Stored data entries:

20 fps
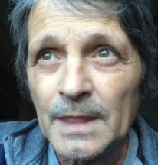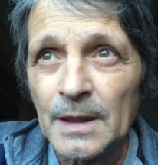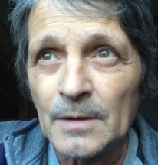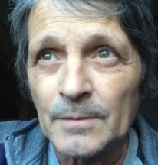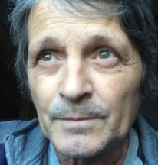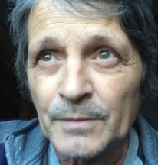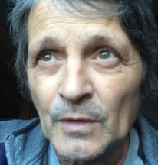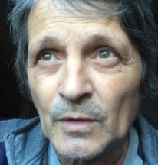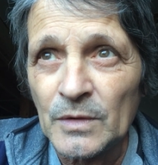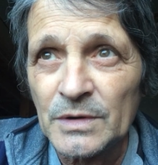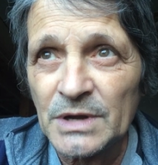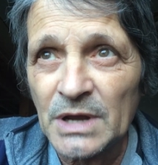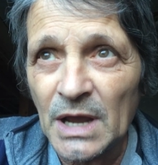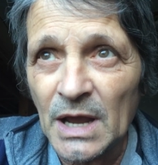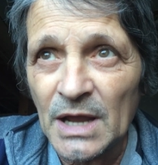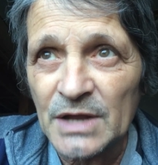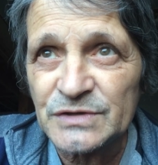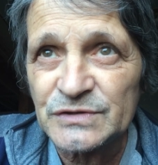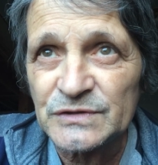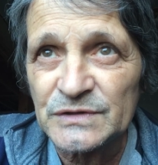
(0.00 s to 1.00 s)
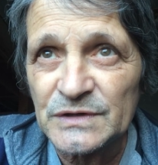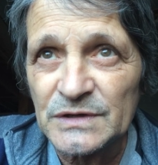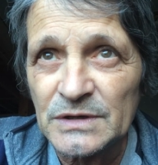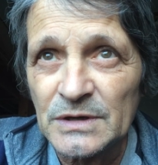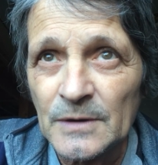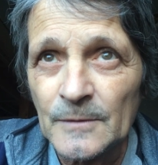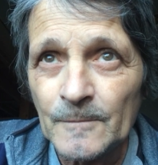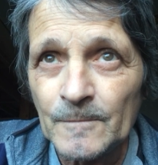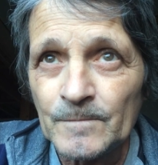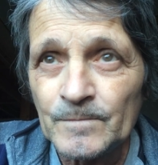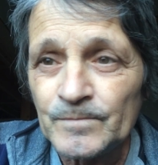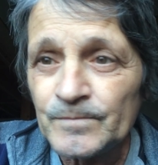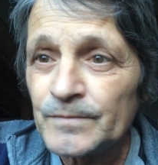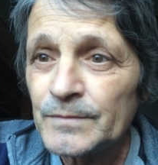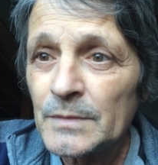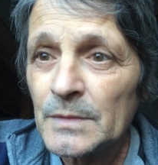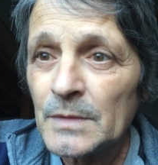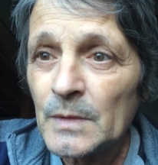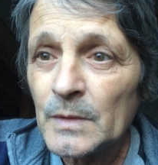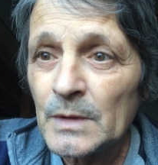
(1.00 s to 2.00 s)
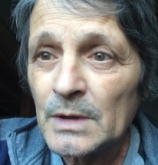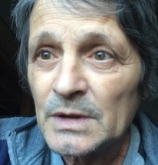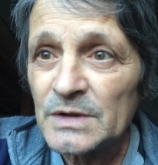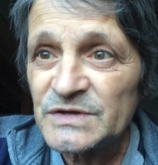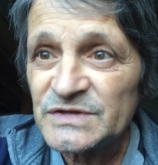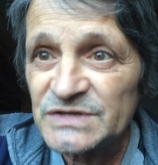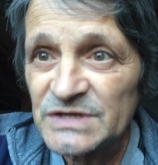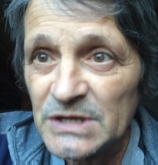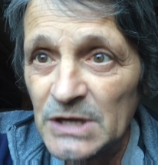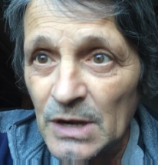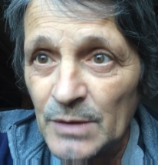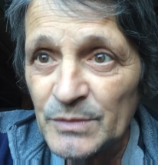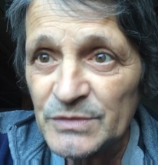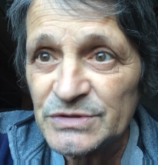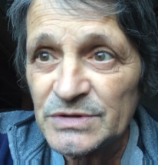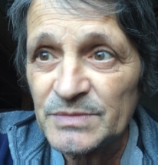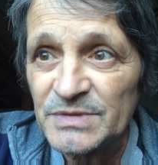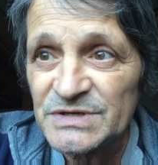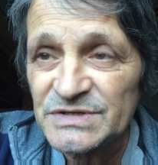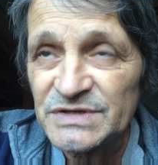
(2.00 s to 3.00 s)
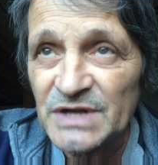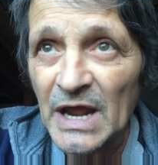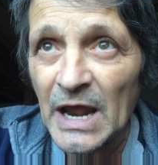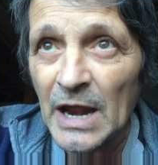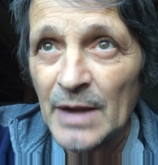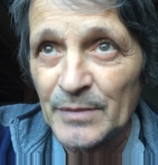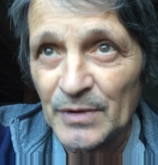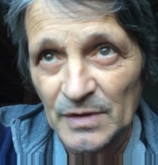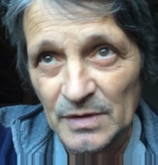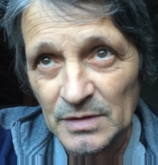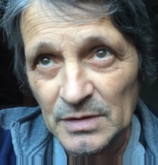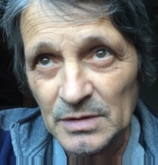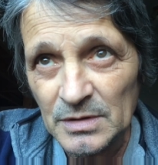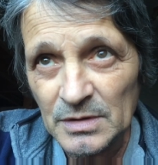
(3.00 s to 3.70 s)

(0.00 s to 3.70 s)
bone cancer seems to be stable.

Work to complete: Leaving the images behind, set down every entry word for word.

Reply:
20 fps
(0.00 s to 1.00 s)
(1.00 s to 2.00 s)
(2.00 s to 3.00 s)
(3.00 s to 3.70 s)

(0.00 s to 3.70 s)
bone cancer seems to be stable.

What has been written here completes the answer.